[[ Given information open ]]

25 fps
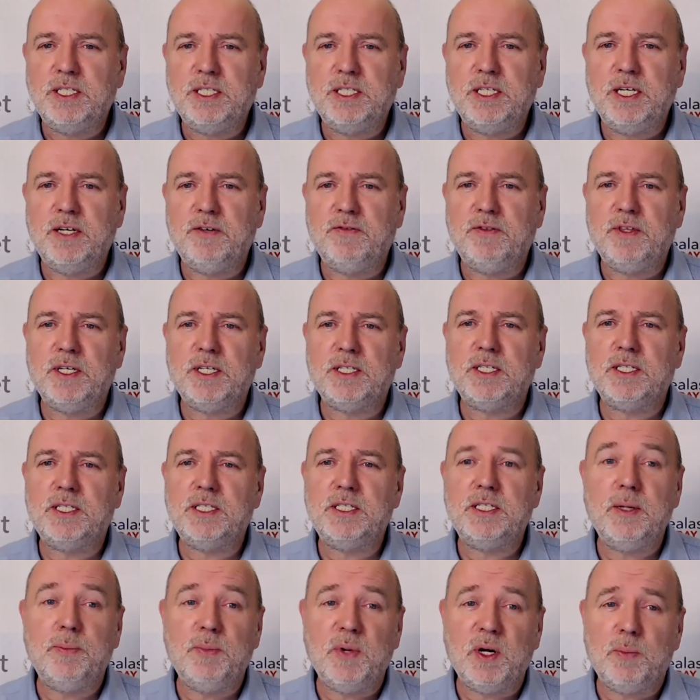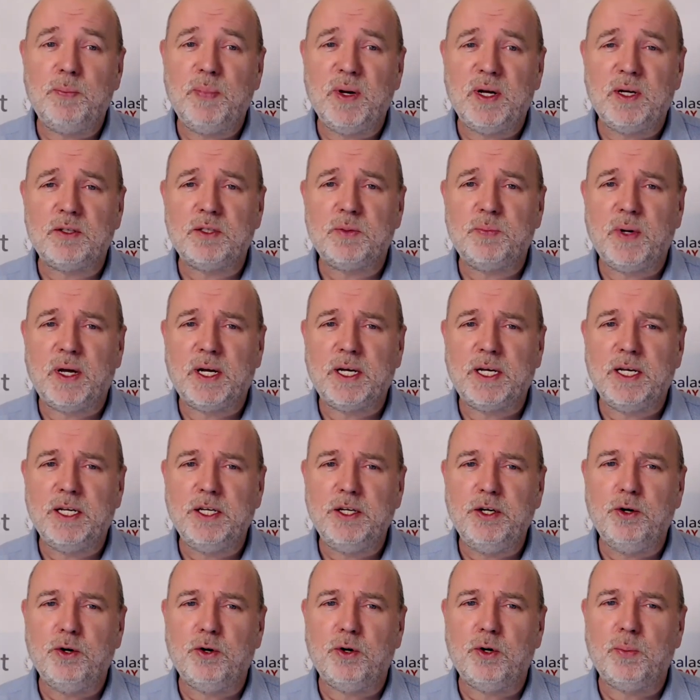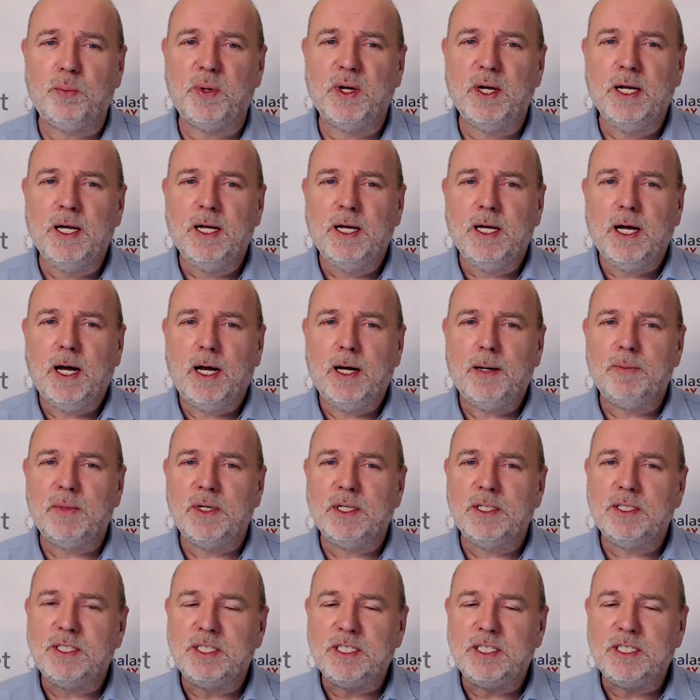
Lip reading: see if there's a similar bounce back in Europe. And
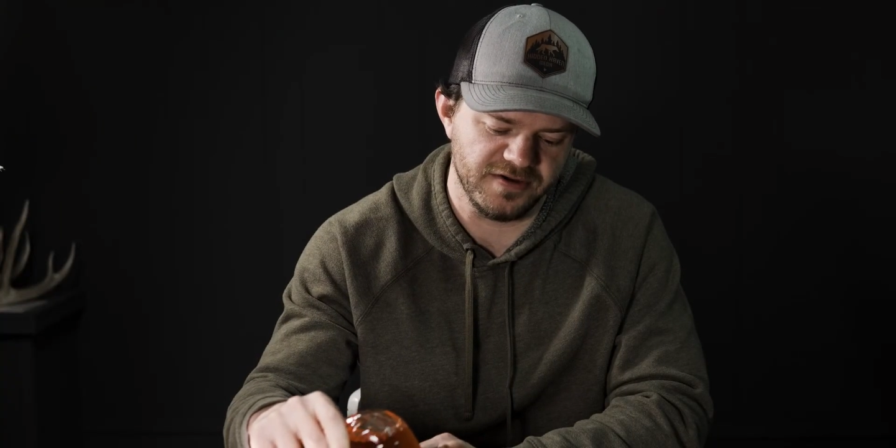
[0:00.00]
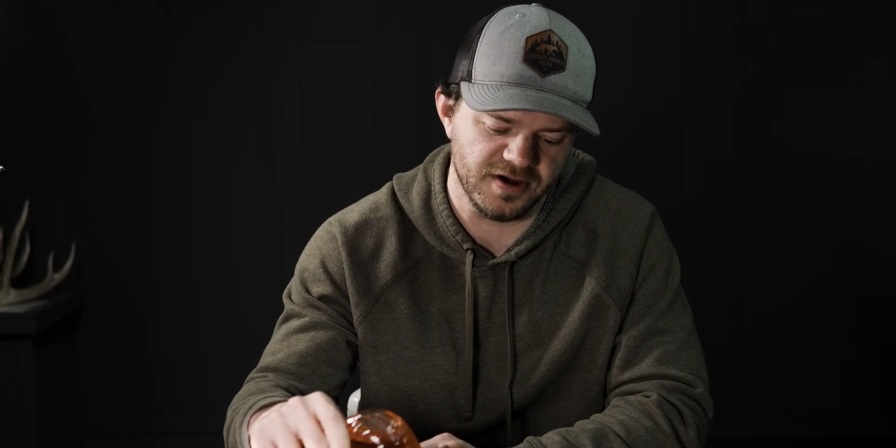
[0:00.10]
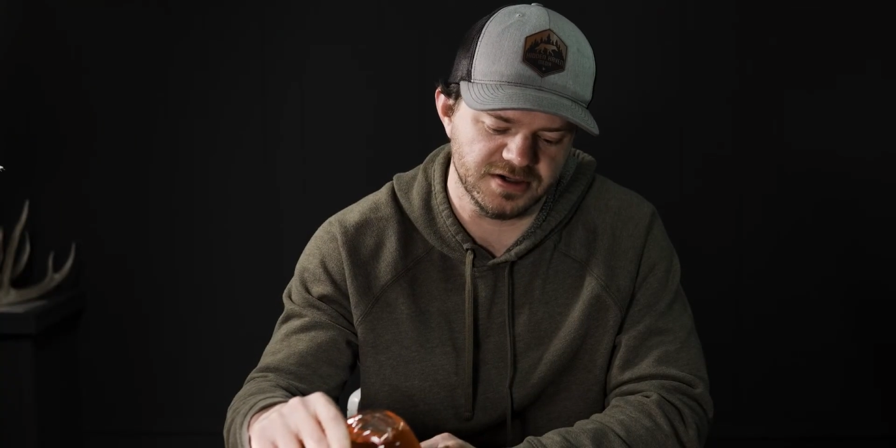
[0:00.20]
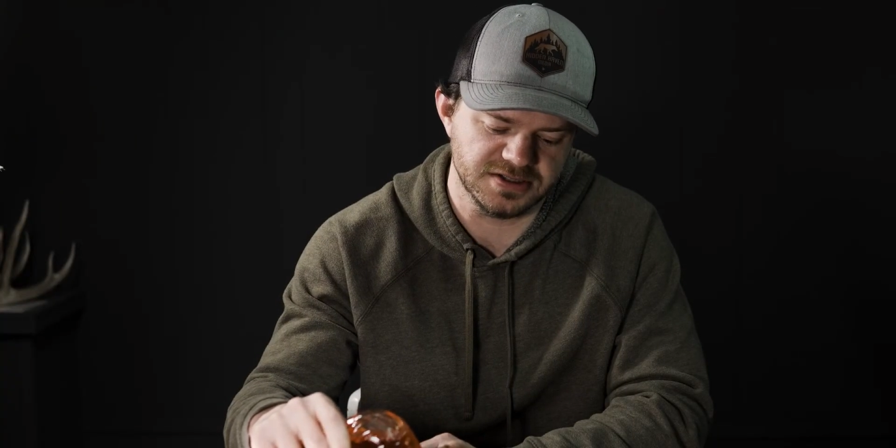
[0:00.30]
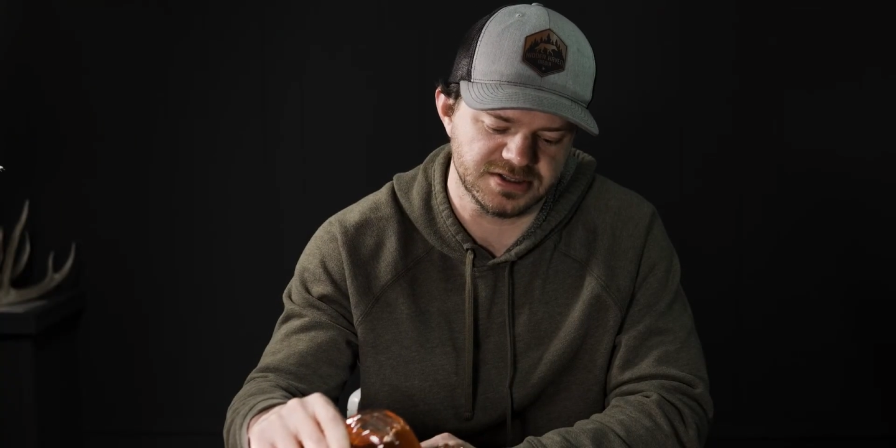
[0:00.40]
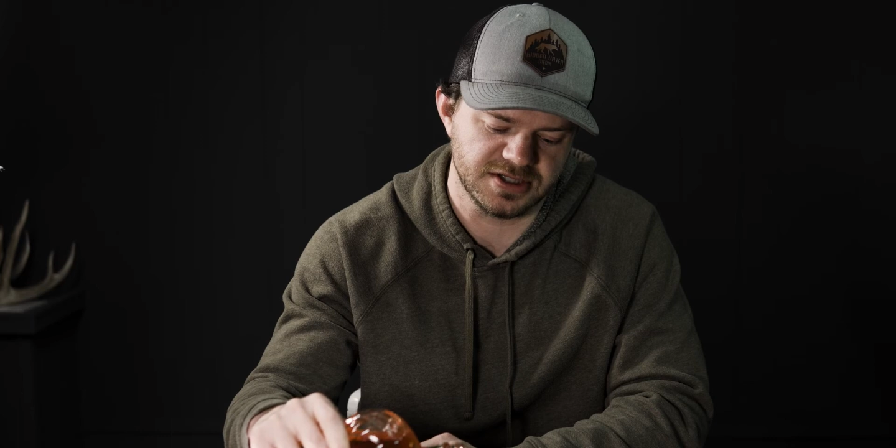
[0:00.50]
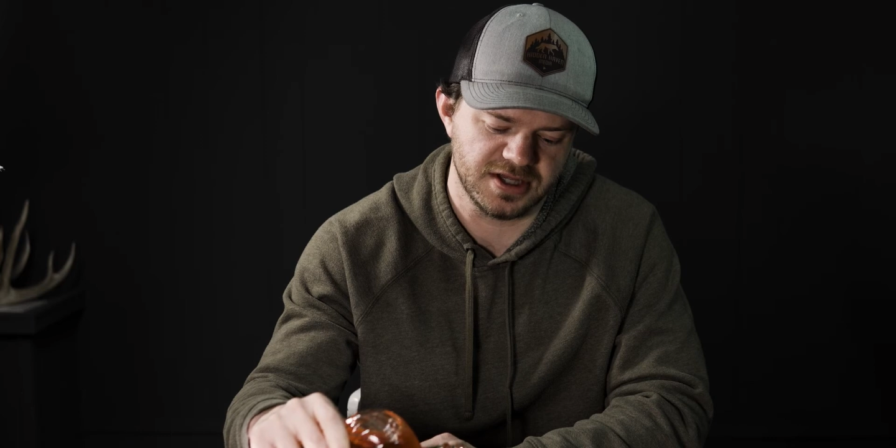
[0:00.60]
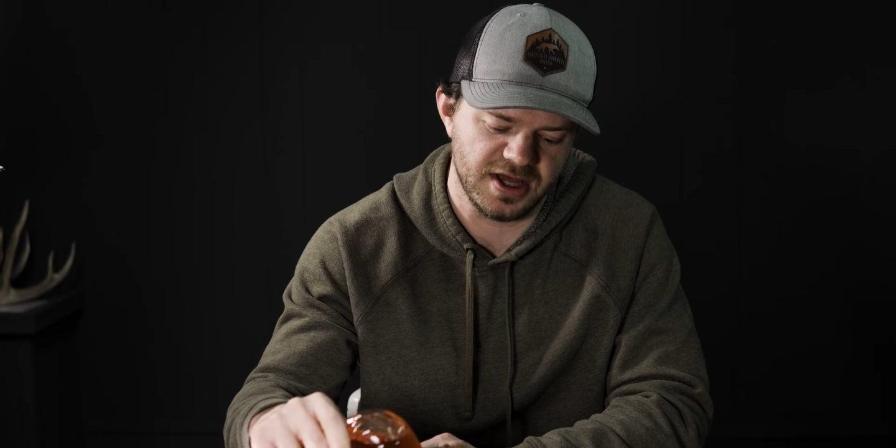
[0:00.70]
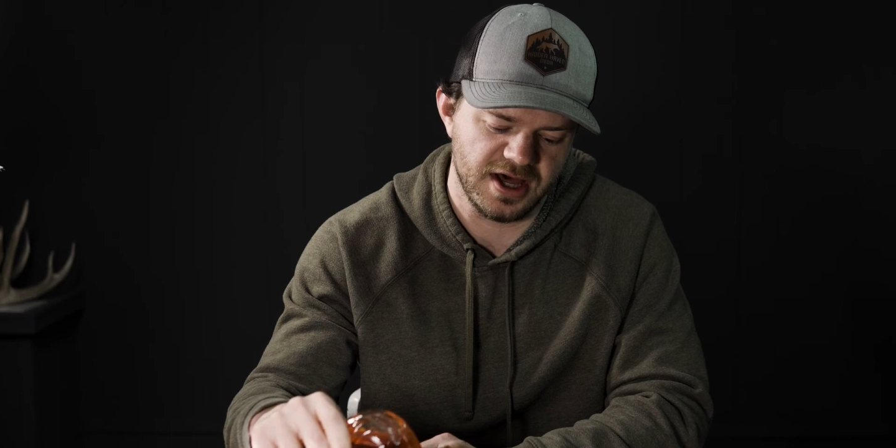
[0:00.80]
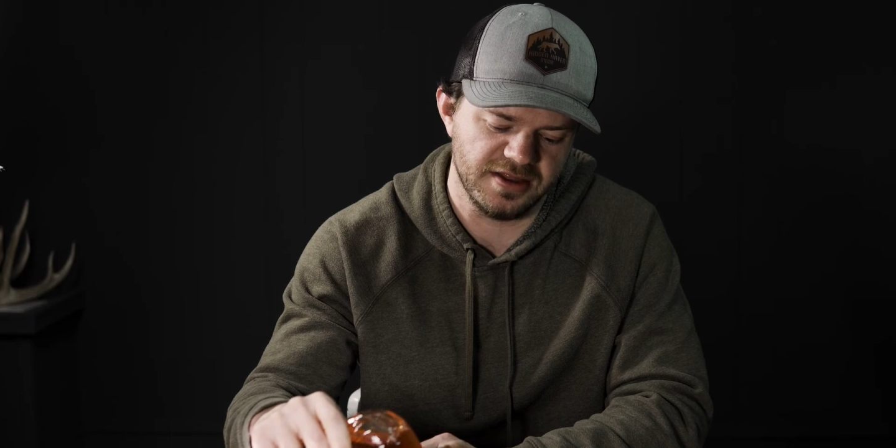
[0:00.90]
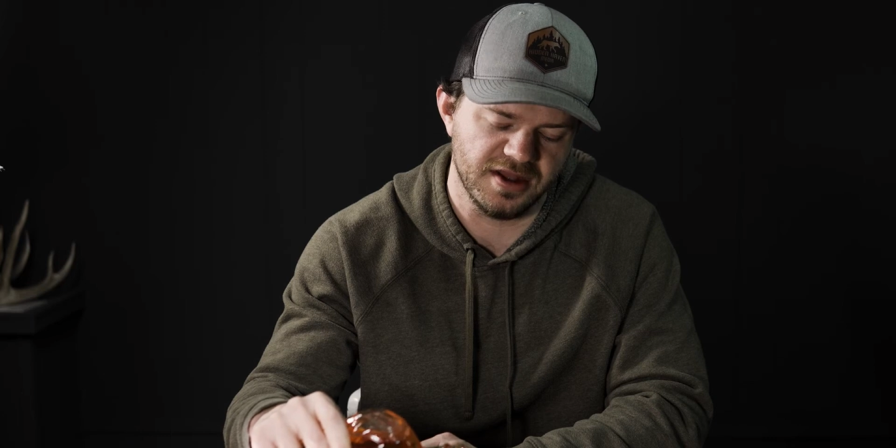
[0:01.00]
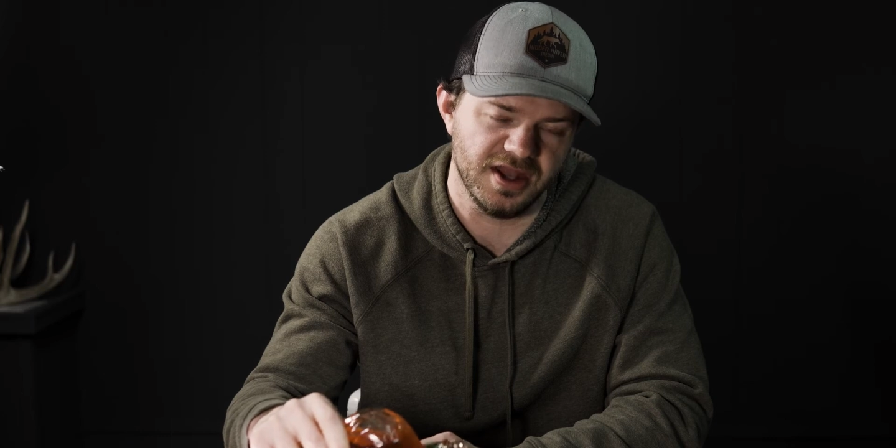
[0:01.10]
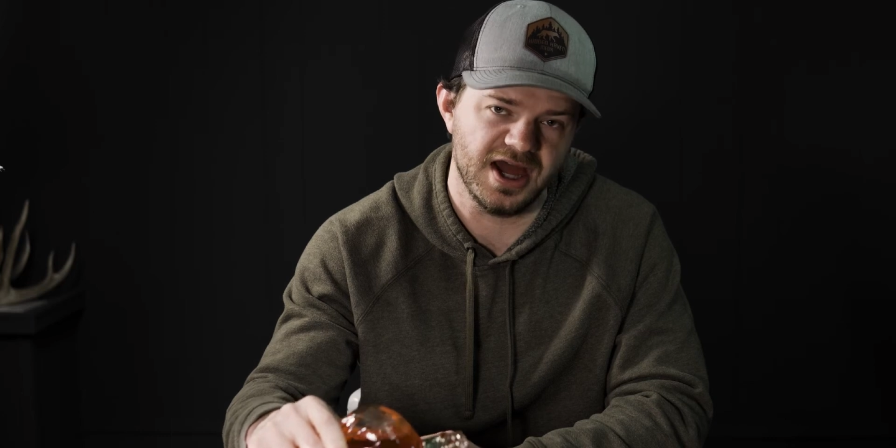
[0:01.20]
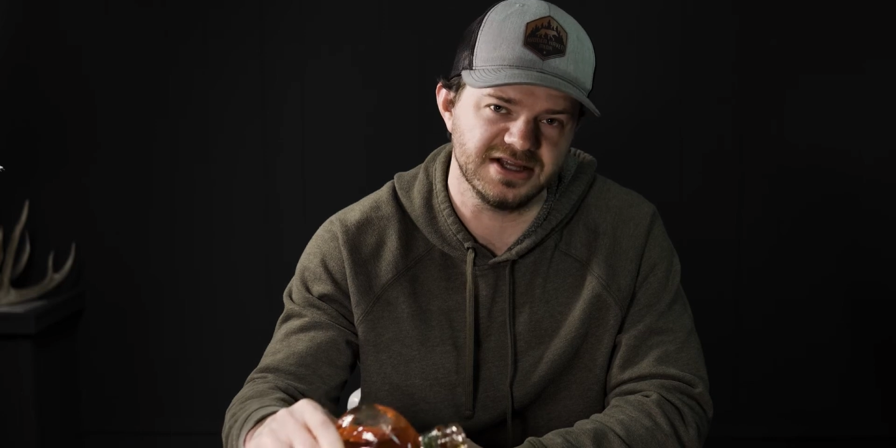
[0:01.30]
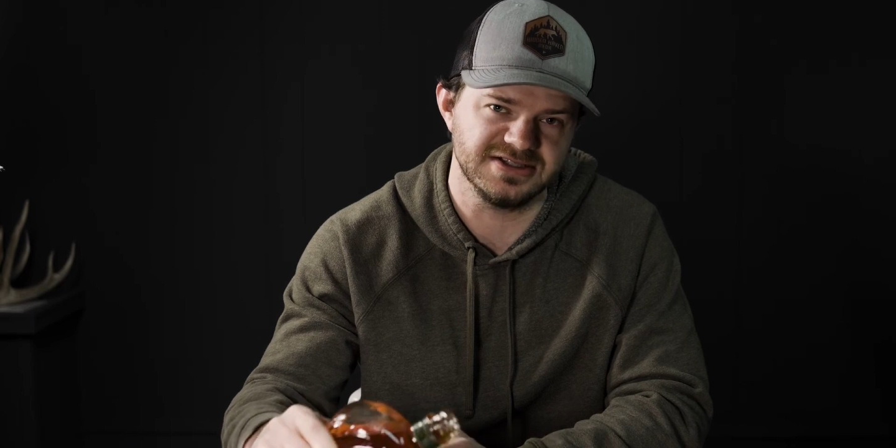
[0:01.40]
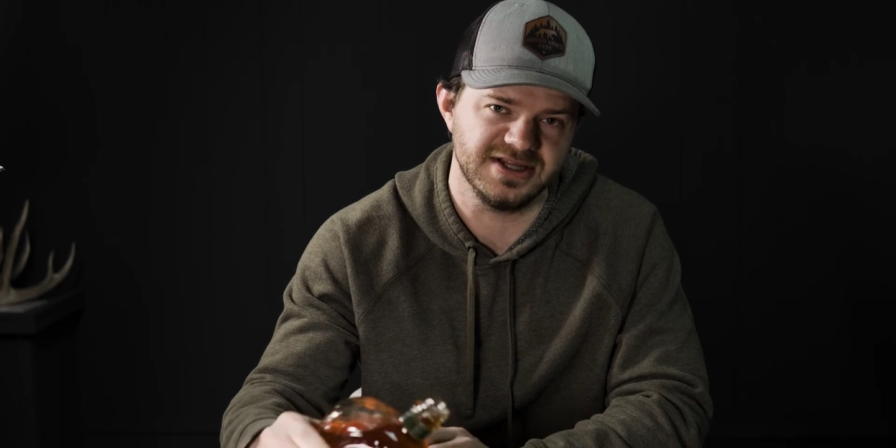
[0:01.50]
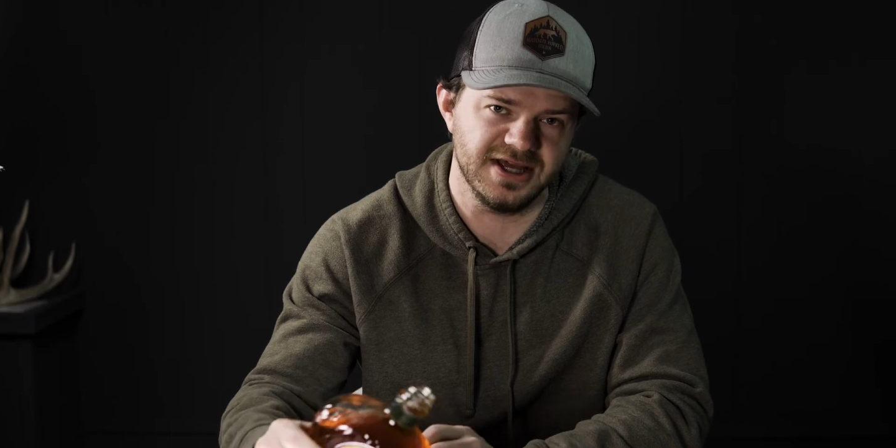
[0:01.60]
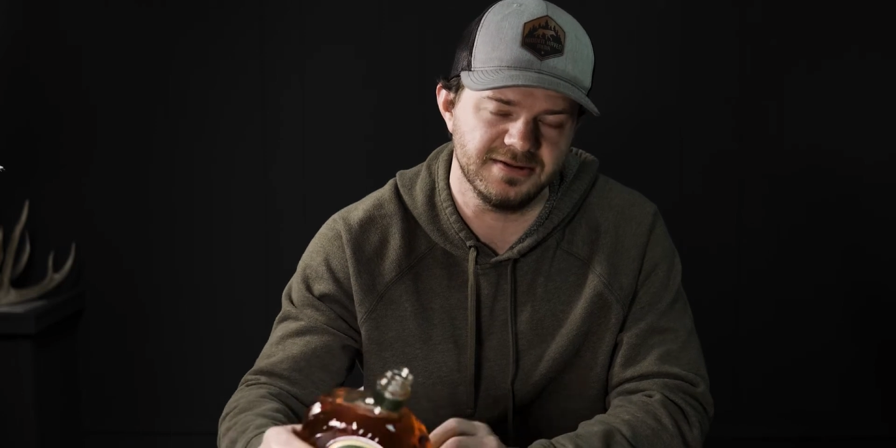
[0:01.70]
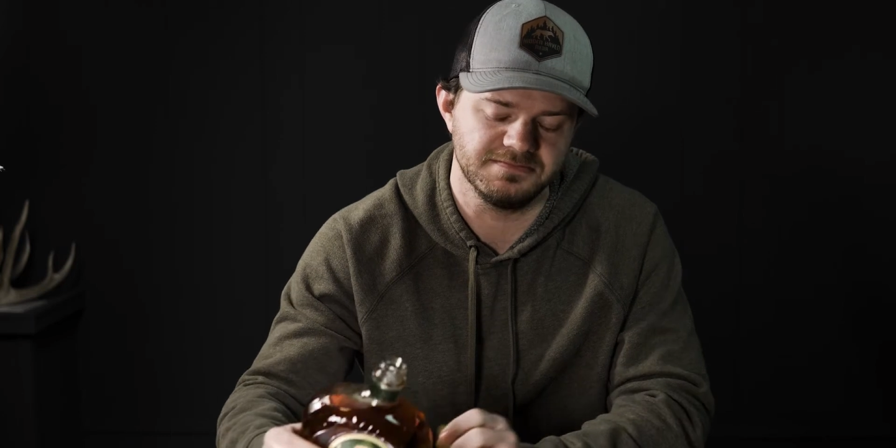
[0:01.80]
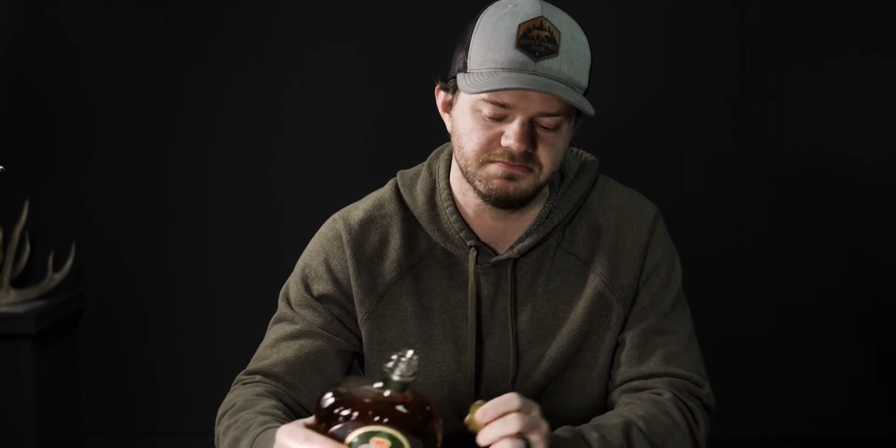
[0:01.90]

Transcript: yards on the last day.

[[ Given information closed ]]

### Assigned task
Output every entry exactly, leaving out pictures.

### Reply to the exercise
25 fps
Lip reading: see if there's a similar bounce back in Europe. And
[0:00.00]
[0:00.10]
[0:00.20]
[0:00.30]
[0:00.40]
[0:00.50]
[0:00.60]
[0:00.70]
[0:00.80]
[0:00.90]
[0:01.00]
[0:01.10]
[0:01.20]
[0:01.30]
[0:01.40]
[0:01.50]
[0:01.60]
[0:01.70]
[0:01.80]
[0:01.90]

Transcript: yards on the last day.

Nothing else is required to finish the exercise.